Многое из того, что творилось в религиозном отношении в учебных заведениях, могло иметь место при негласном покровительстве этому со стороны педагогического персонала, состоявшего в то время еще из старых кадров. И хотя среди них были люди совершенно неверующие, но большинство из них чувствовало органическое отвращение к гонениям на веру.
*******
Но все это возможно было до поры до времени. Начинались тридцатые годы, шла первая пятилетка. Жесточайший террор, обрушившийся на Церковь, практически сделал продолжение легальной и полулегальной церковной работы невозможным в силу уже одного того обстоятельства, что были закрыты и разрушены все храмы. Оставались лишь нелегальная работа и перенесение чисто церковной деятельности в катакомбы. Так оно и было. Но превращение чисто богослужебной жизни Церкви в подпольную не спасло положения, ибо далеко не всегда удавалось ее осуществить, да и кадры духовенства катастрофически таяли, будучи почти поголовно ссылаемы в концлагеря или в места, далеко отстоящие от центральных городов.
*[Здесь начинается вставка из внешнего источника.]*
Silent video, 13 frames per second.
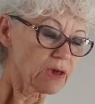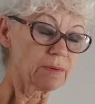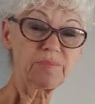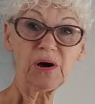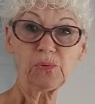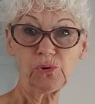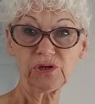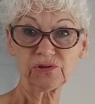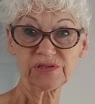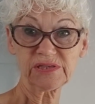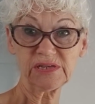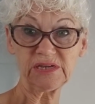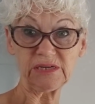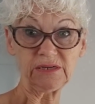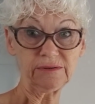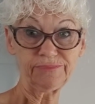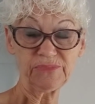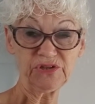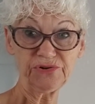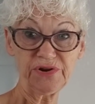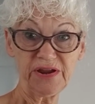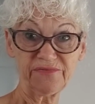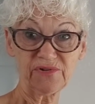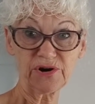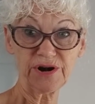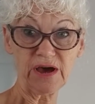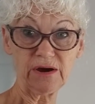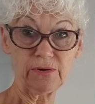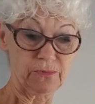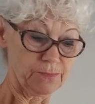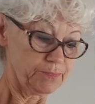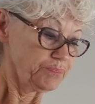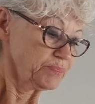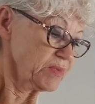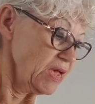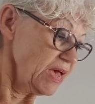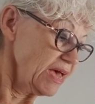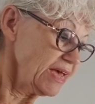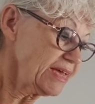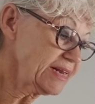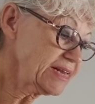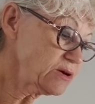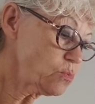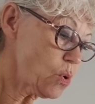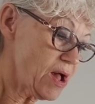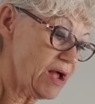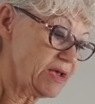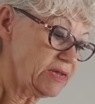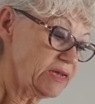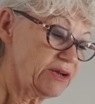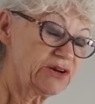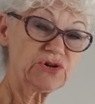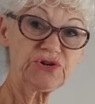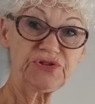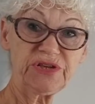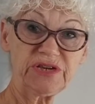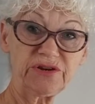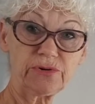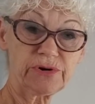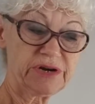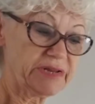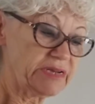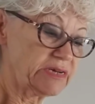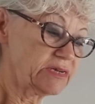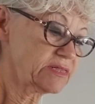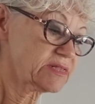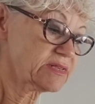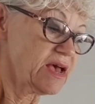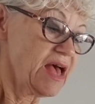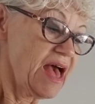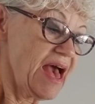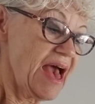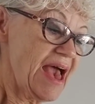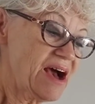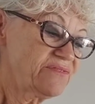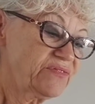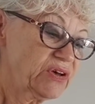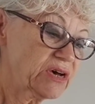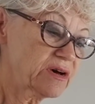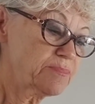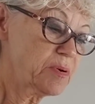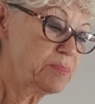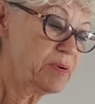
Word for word: But we'll see. You never know. Anyway, here's the ingredients. Half a cup of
В этих условиях внутри оставшейся церковной молодежи сформировались две теории церковного поведения:
Первая из них, видя в происходящем прямое указание Свыше на подвиг мученичества, стояла на той точке зрения, чтобы продолжать всеми силами легальную церковную работу в оставшихся храмах, сочетая ее с нелегальной, но твердо зная, что этот путь очень быстро будет прерван властью. Участники ее будут репрессированы, пойдут путем мученичества, что и является единственно возможным в данных условиях. Все остальное — компромисс.
Вторая говорила, что задача заключается также и в том, чтобы спасти церковные кадры от окончательного разгрома и сохранить их для будущего. В этих целях от участников движения требовался отказ от легальных форм церковной деятельности, которые в этих условиях становились нереальными, и внешний отход от Церкви, но с сохранением всех возможных форм нелегальной церковной деятельности и всемерной скрытой работы на пользу Церкви. Путь мученичества признавался этой группой правильным лишь в том случае, когда никакого другого выхода, приемлемого для члена Церкви не будет. Тогда — бескомпромиссное мученичество.
Разбор этих взглядов выходит за рамки и возможности данной статьи, равно как невозможны здесь и многие другие выводы общецерковного значения, которые должны быть сделаны Православной Церковью, исходя из опыта борьбы за веру в Советском Союзе. Это особая тема, которой мы коснемся в следующий раз.
Протоиерей Д. Константинов
Вестник Института по Изучению Истории и Культуры СССР, № 1(14) за 1955 г. Перепечатка – Мюнхен 1955 г.